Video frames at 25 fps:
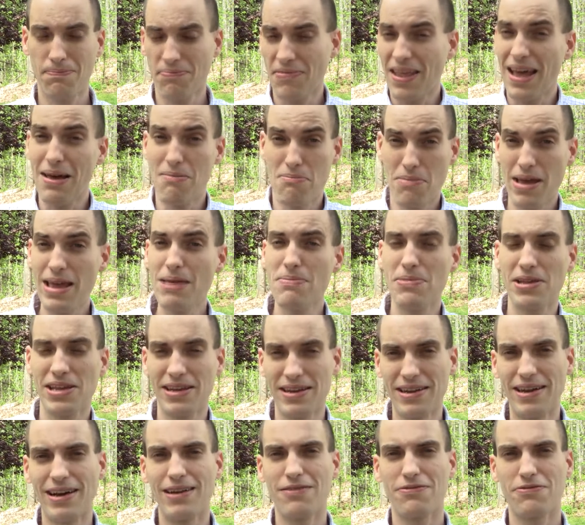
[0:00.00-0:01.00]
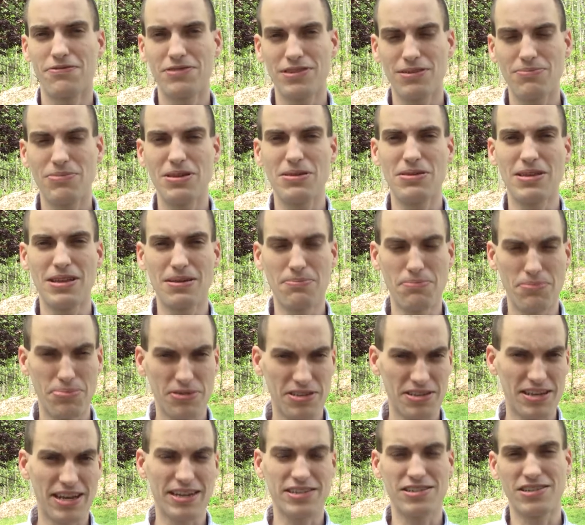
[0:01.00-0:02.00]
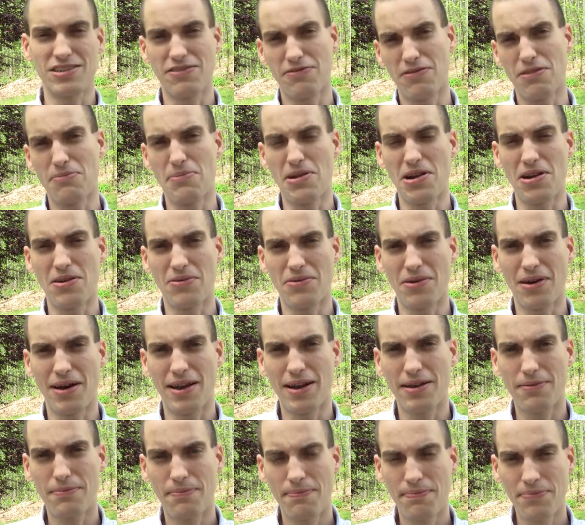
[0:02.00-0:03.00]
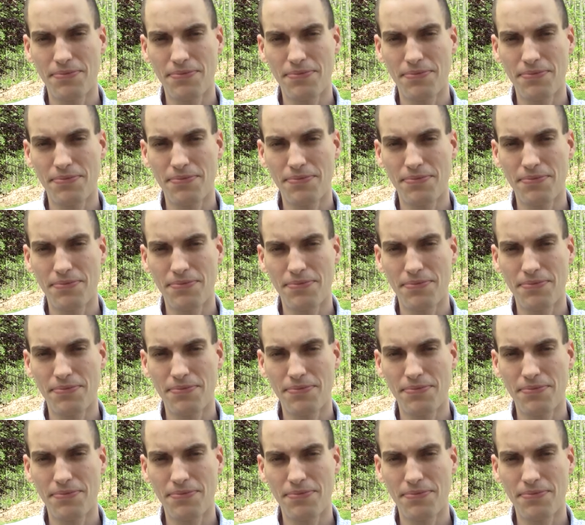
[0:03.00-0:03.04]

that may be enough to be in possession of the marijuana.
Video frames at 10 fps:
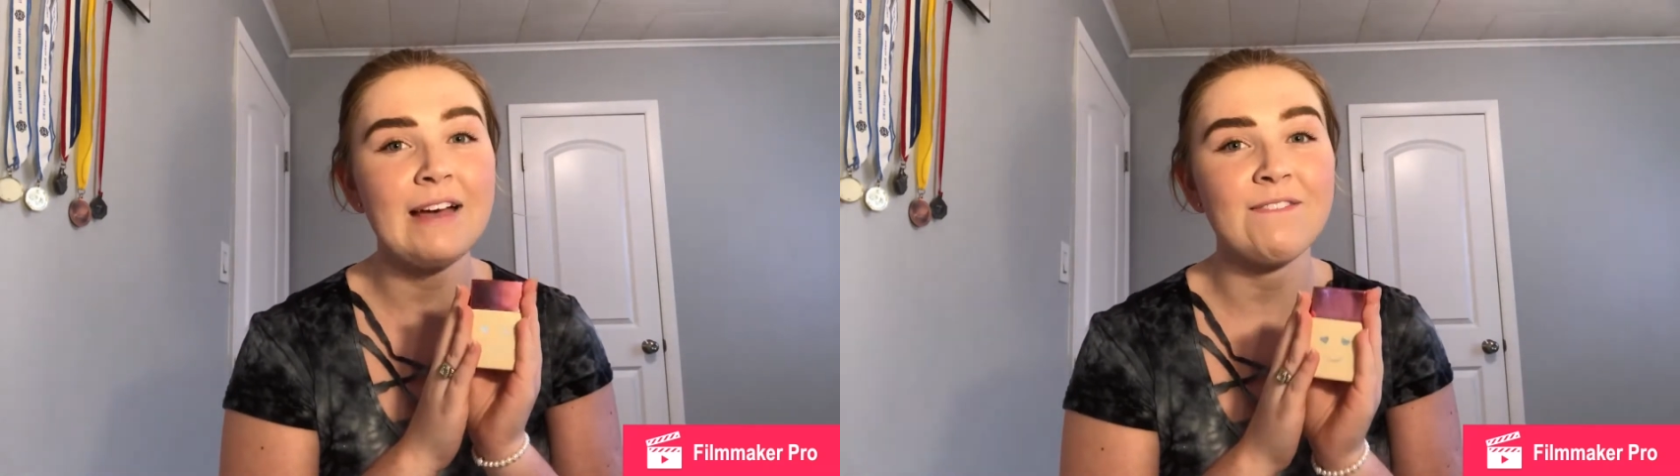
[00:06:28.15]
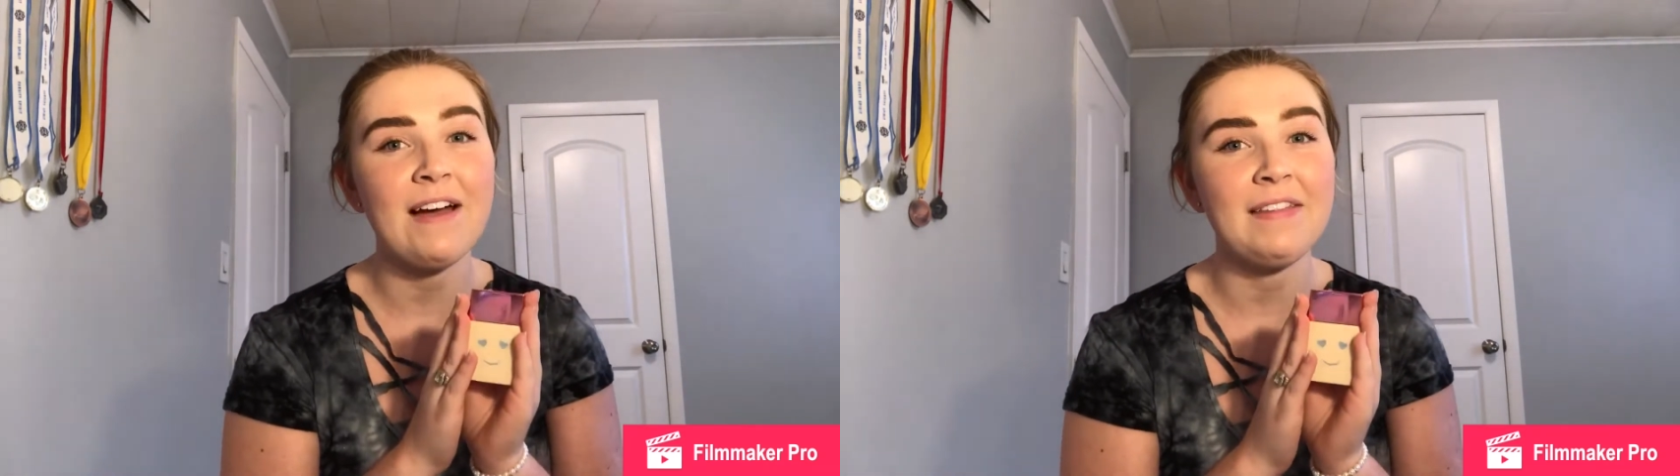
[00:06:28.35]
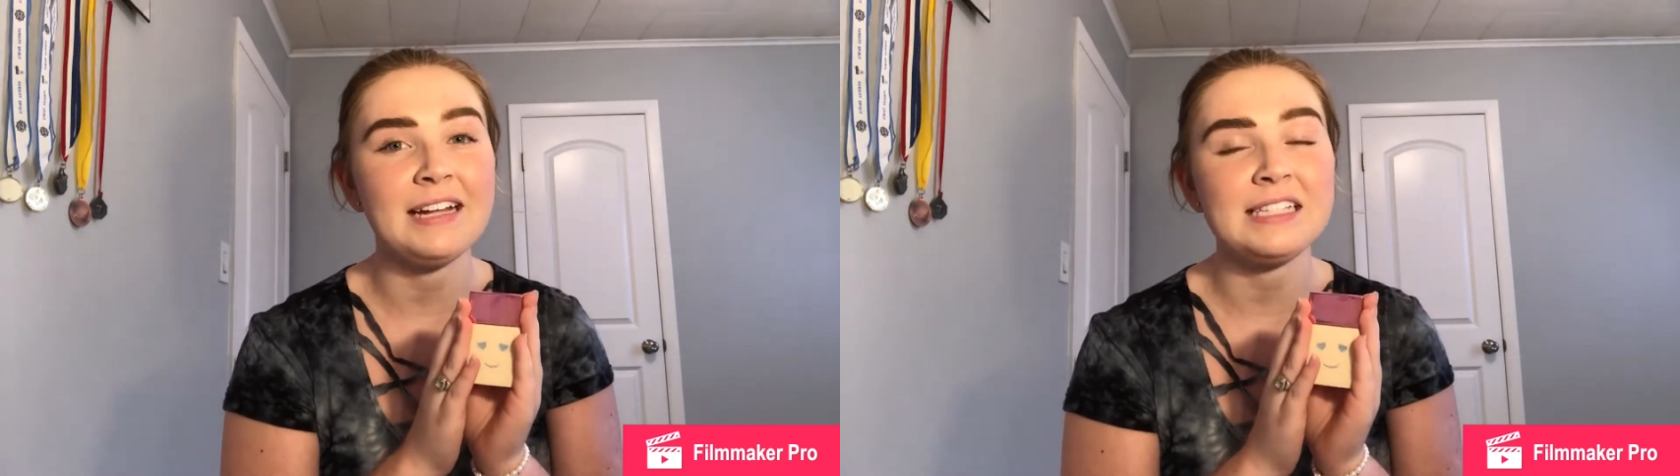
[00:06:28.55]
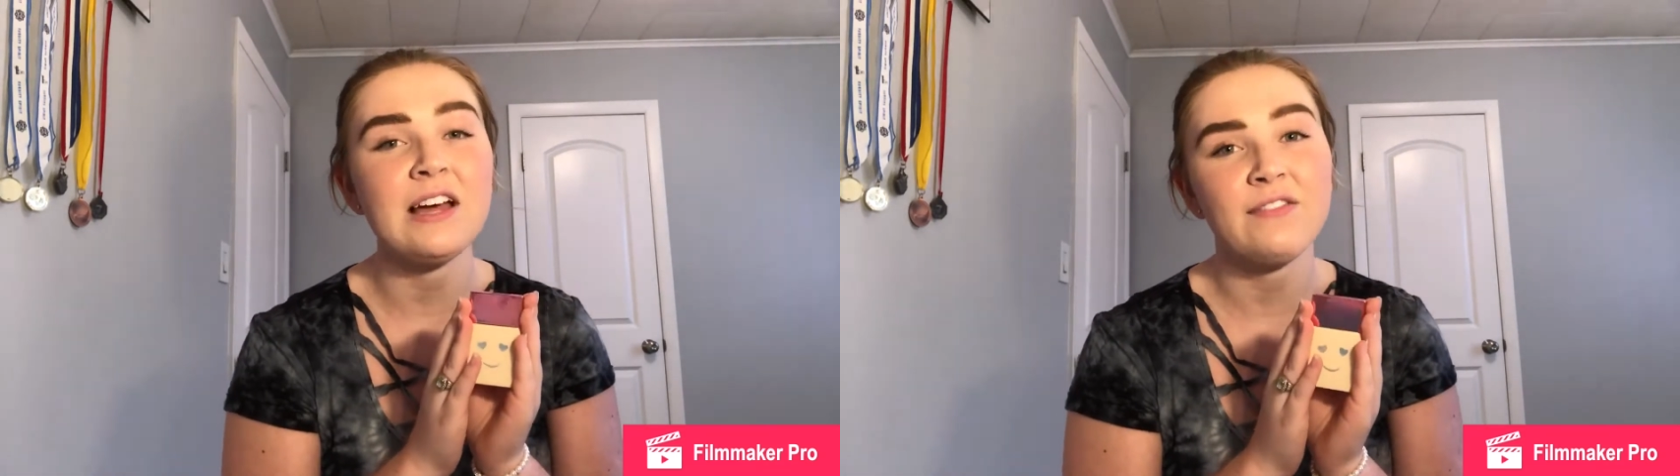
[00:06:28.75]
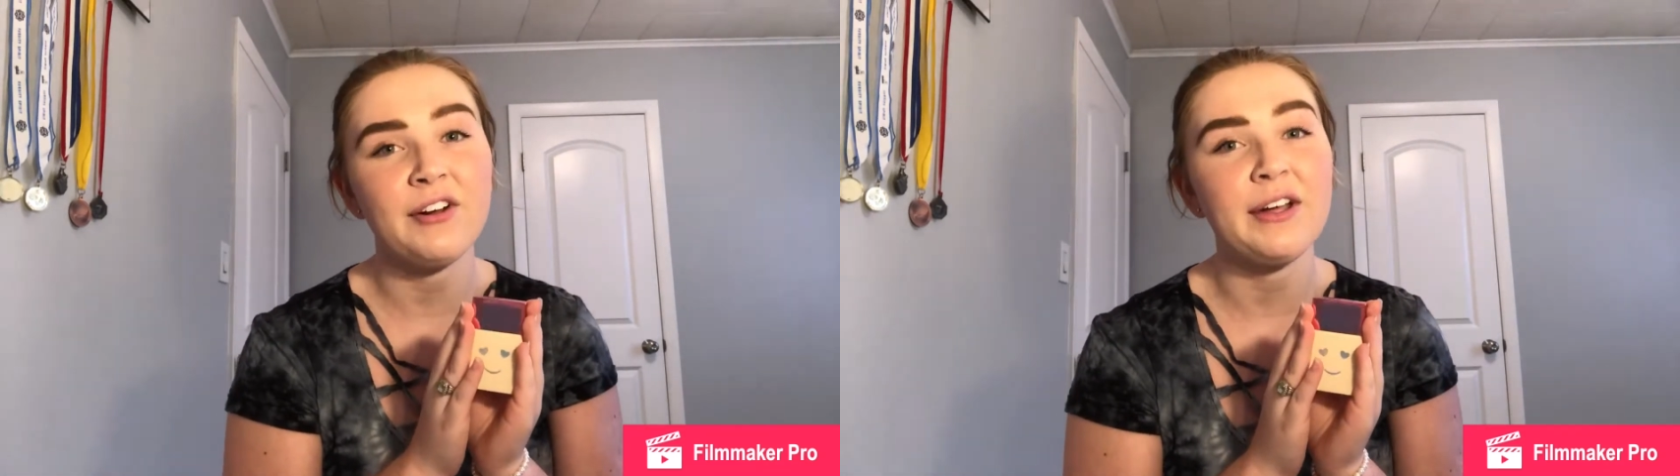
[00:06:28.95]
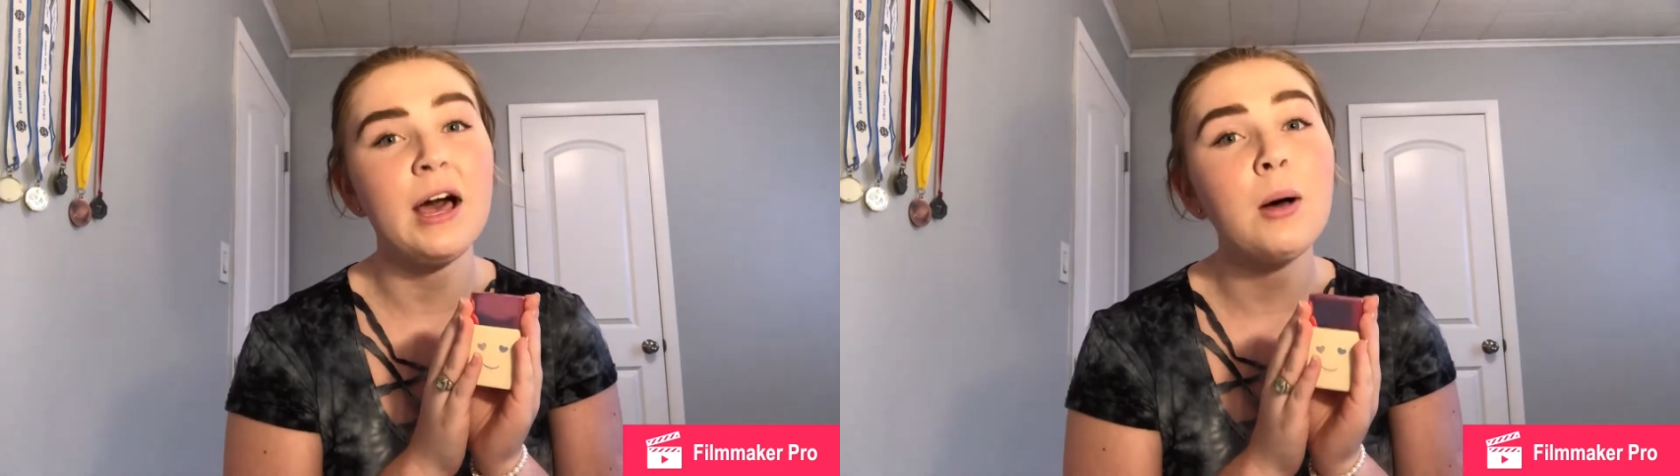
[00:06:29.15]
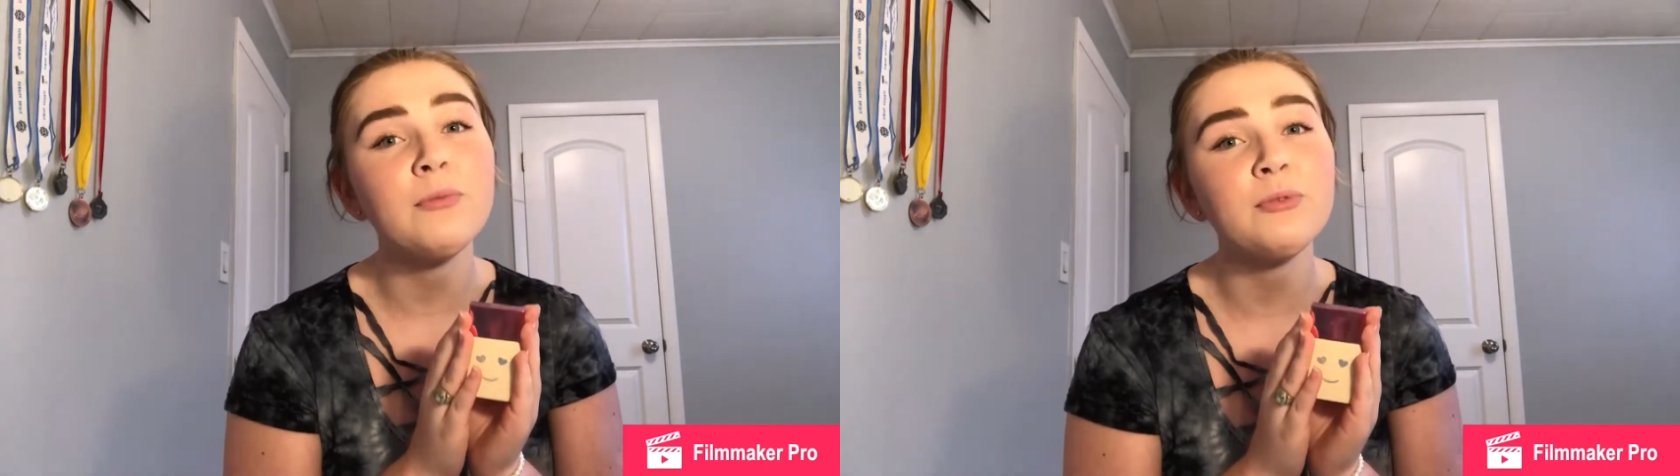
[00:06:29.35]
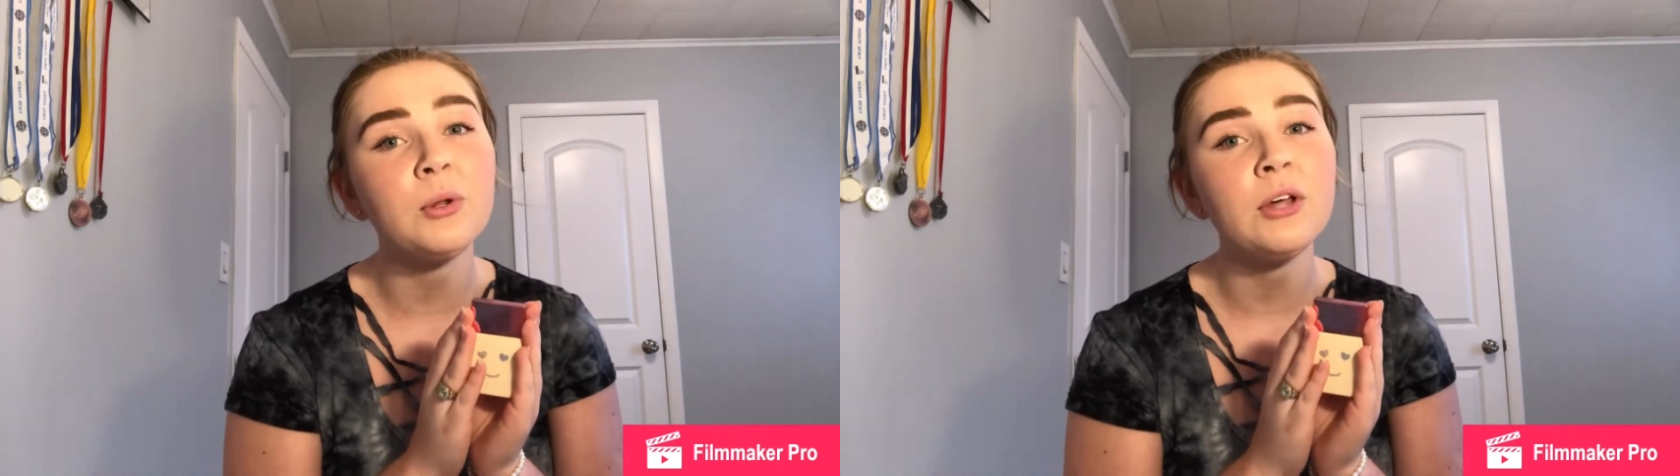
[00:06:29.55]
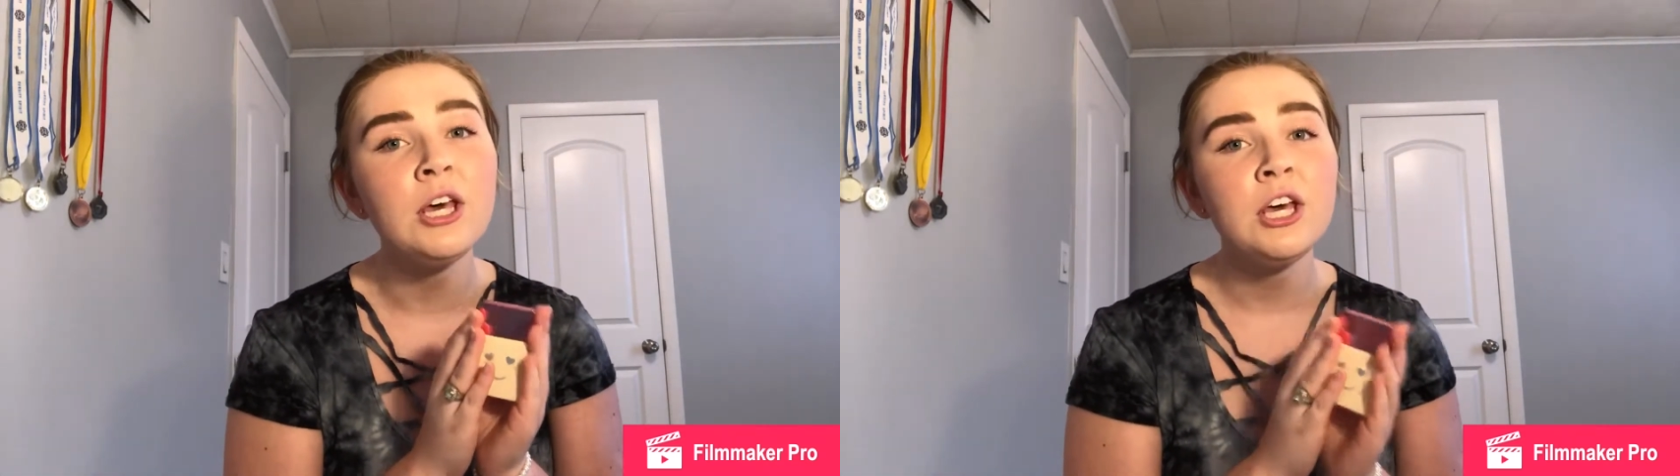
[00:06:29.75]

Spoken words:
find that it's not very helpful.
==================================================
The copy must match every line of the data exactly and contain no pictures.

Video frames at 25 fps:
[0:00.00-0:01.00]
[0:01.00-0:02.00]
[0:02.00-0:03.00]
[0:03.00-0:03.04]

that may be enough to be in possession of the marijuana.
Video frames at 10 fps:
[00:06:28.15]
[00:06:28.35]
[00:06:28.55]
[00:06:28.75]
[00:06:28.95]
[00:06:29.15]
[00:06:29.35]
[00:06:29.55]
[00:06:29.75]

Spoken words:
find that it's not very helpful.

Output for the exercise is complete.